Tell me the truth quickly," I said
Sinhala is a beautiful language
However I conveyed my Dhamma
In a different language, he said
"If that be so, when did you learn Tamil," I asked
"After the injustice of 1956," he said
"Even my message and values are dying"
With sadness, He began....
Do you say this even after witnessing the flowering of Your statues all over Sri Lanka
Lord Buddha replied me
"Because the truth has gone to deep slumber
And jealousy is flying all over
There is no place untouched
By robbery and theft,
The government displaying
The taverns as its sign of commitment to the Sasana
The souls have plunged
As a result of being surrounded
By gambling centres
Of the naked damsels
Competition and destruction of human life
In the name of war and struggle,
The frustrations of the poor
Became a bonfire
For the inflamed economy,
And the peace I gained under the Bodhi tree
Gets more and more distant everyday
The art I discovered to conquer
Sadness appears to be dying
Lord Buddha declared.
"Sir, you are the Great Lord Buddha,
It's not correct for you to be worried," I said
Lord Buddha thereupon gave me a smile
"Are you now okay,
You may now smile," I said
Lord Buddha looked at me once again
"Saints neither smile nor laugh,
Nor do they worry"
When their followers flout their rules
I began to understand the language of his eyes
"Oh Sir, I am mad, please forgive me," I said
Buddha looked at me once more
Again did he give me a flowery smile,
"Oh Lord, Why not you pray for our dying nation?"

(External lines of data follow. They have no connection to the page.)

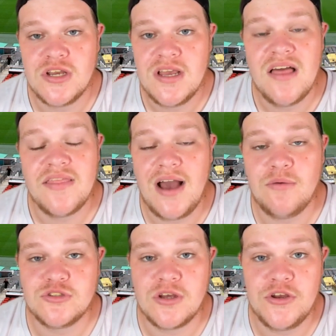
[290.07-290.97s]
That
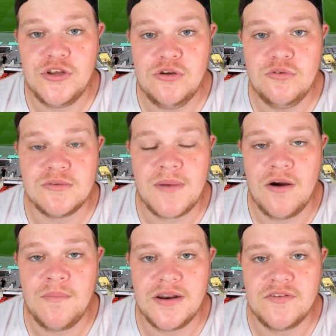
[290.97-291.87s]
was a huge amount
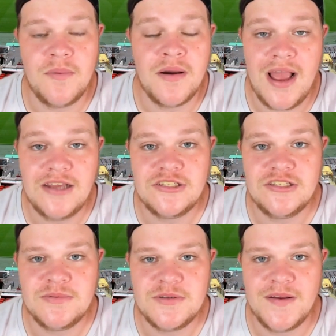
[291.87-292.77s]
of money for Mike Ashley
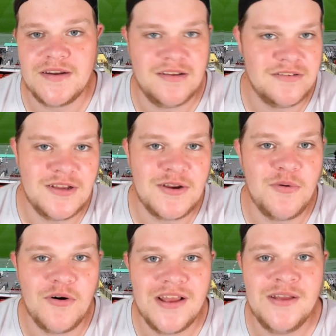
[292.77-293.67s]
to be spending. I don't know
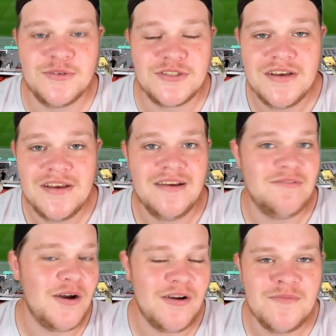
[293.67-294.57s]
what he
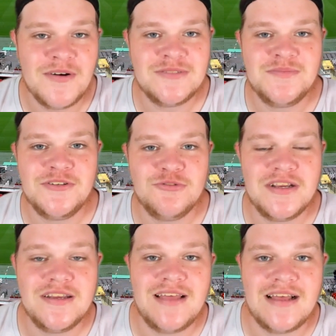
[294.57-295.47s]
must have been
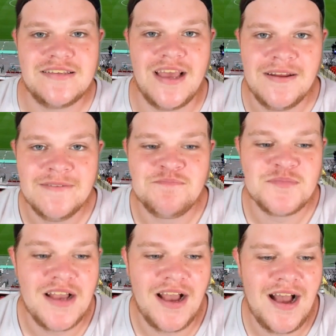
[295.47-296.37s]
drinking that day,
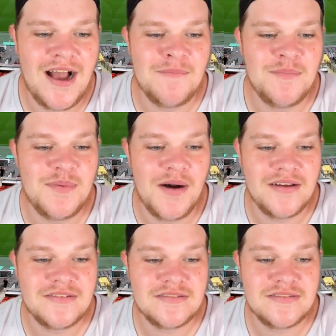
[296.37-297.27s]

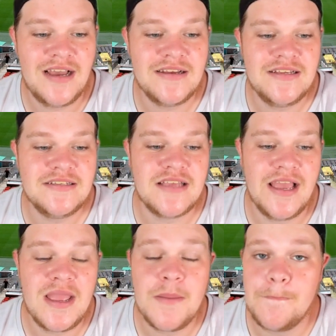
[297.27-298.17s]
but that is
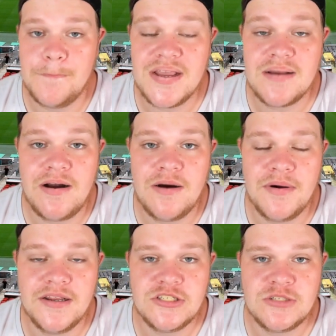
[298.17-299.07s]
a big amount of
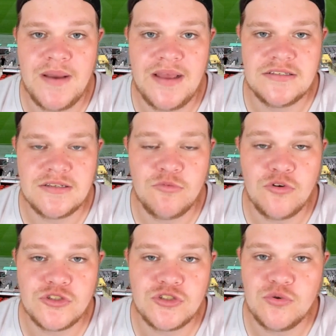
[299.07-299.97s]
money to spend. I'm
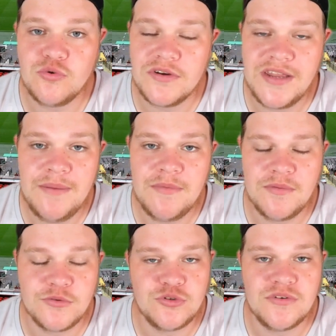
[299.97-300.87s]
not sure on him. I'm
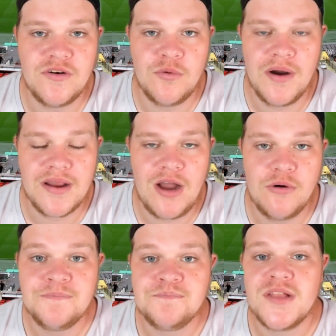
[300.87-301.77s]
not sure if it will work
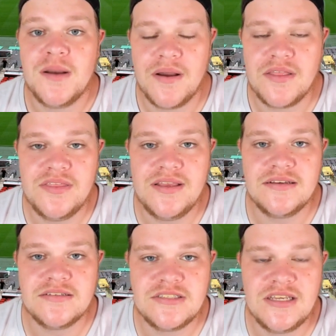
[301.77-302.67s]
out, but I
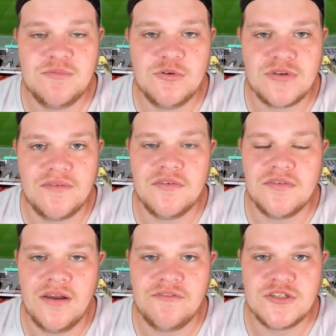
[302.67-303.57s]
think Steve Bruce has
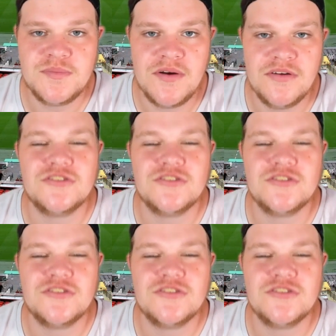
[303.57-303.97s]
enough experience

He said, "I can see a way out of this problem"
"I want to teach the Dhamma once again
In a language they understand"
"But you don't know Sinhala
How will you do that," I asked
"I want to know whether these people will learn Tamil
At least in order to communicate with me".
"I will be reborn in Sri Lanka very soon
I shall abide by a new rule to teach my Dhamma in
Tamil soon," said he,
Having heard him, the Red Lotus flowers
At his feet began to sing in happiness,
The skies too were pleased to hear them.